Data entries:
Segment Open

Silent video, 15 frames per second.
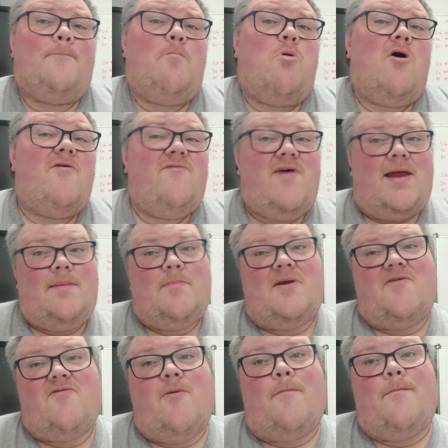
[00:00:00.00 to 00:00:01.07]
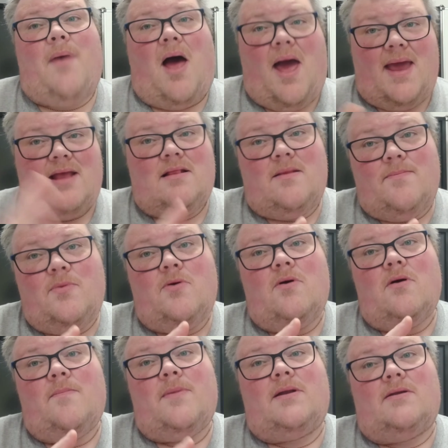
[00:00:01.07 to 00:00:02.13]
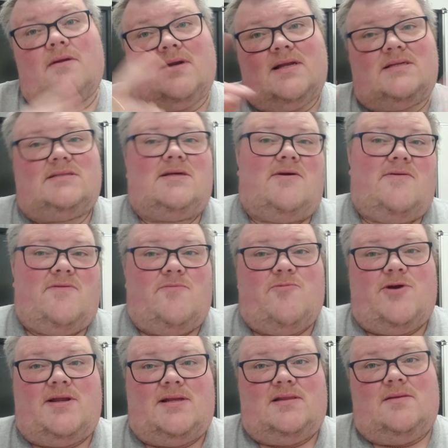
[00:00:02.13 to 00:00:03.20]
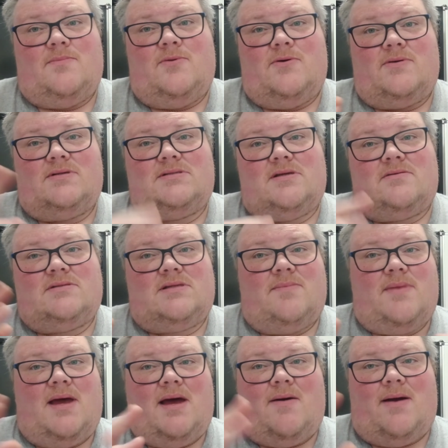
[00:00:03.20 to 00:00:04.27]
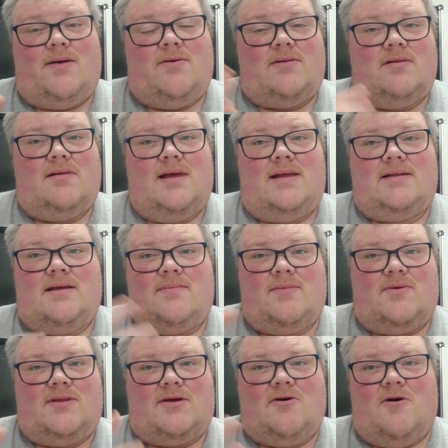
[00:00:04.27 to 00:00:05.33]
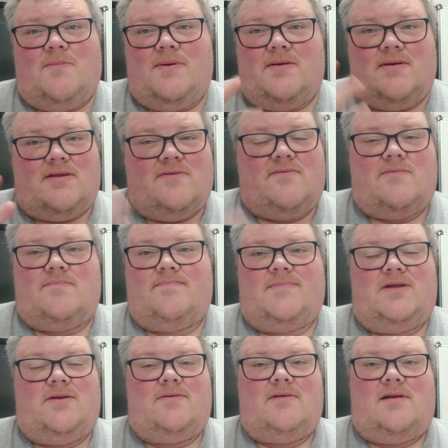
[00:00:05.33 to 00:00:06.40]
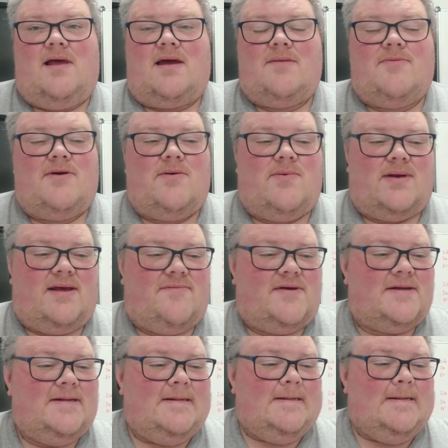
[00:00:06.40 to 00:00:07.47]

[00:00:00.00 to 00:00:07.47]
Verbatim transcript: prevent me from buying the book, but not necessarily from reading the book. So somehow I'll end up with a copy, whether from, you know, the library or whatever.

Segment Closed

● **WORK ITEM**
Set down every entry exactly; omit the pictures.

● **TASK RESULT**
Silent video, 15 frames per second.
[00:00:00.00 to 00:00:01.07]
[00:00:01.07 to 00:00:02.13]
[00:00:02.13 to 00:00:03.20]
[00:00:03.20 to 00:00:04.27]
[00:00:04.27 to 00:00:05.33]
[00:00:05.33 to 00:00:06.40]
[00:00:06.40 to 00:00:07.47]

[00:00:00.00 to 00:00:07.47]
Verbatim transcript: prevent me from buying the book, but not necessarily from reading the book. So somehow I'll end up with a copy, whether from, you know, the library or whatever.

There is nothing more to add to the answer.